The task: Consider the listing below. Extract exactly the lines from the line containing "[459.55-460.45s]" to the line containing "Transcript, with fillers: dziewczyn", both included.

Source material:
*** Block opens ***

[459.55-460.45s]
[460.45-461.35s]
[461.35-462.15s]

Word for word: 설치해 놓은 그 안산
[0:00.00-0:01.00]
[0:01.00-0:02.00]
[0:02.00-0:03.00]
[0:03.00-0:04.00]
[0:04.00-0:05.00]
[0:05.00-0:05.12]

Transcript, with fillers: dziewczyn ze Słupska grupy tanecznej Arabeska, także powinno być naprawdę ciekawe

*** Block closes ***
*** Block opens ***

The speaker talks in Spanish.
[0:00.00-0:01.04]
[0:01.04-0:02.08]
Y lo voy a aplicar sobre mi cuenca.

*** Block closes ***

Result of the exercise:
[459.55-460.45s]
[460.45-461.35s]
[461.35-462.15s]

Word for word: 설치해 놓은 그 안산
[0:00.00-0:01.00]
[0:01.00-0:02.00]
[0:02.00-0:03.00]
[0:03.00-0:04.00]
[0:04.00-0:05.00]
[0:05.00-0:05.12]

Transcript, with fillers: dziewczyn ze Słupska grupy tanecznej Arabeska, także powinno być naprawdę ciekawe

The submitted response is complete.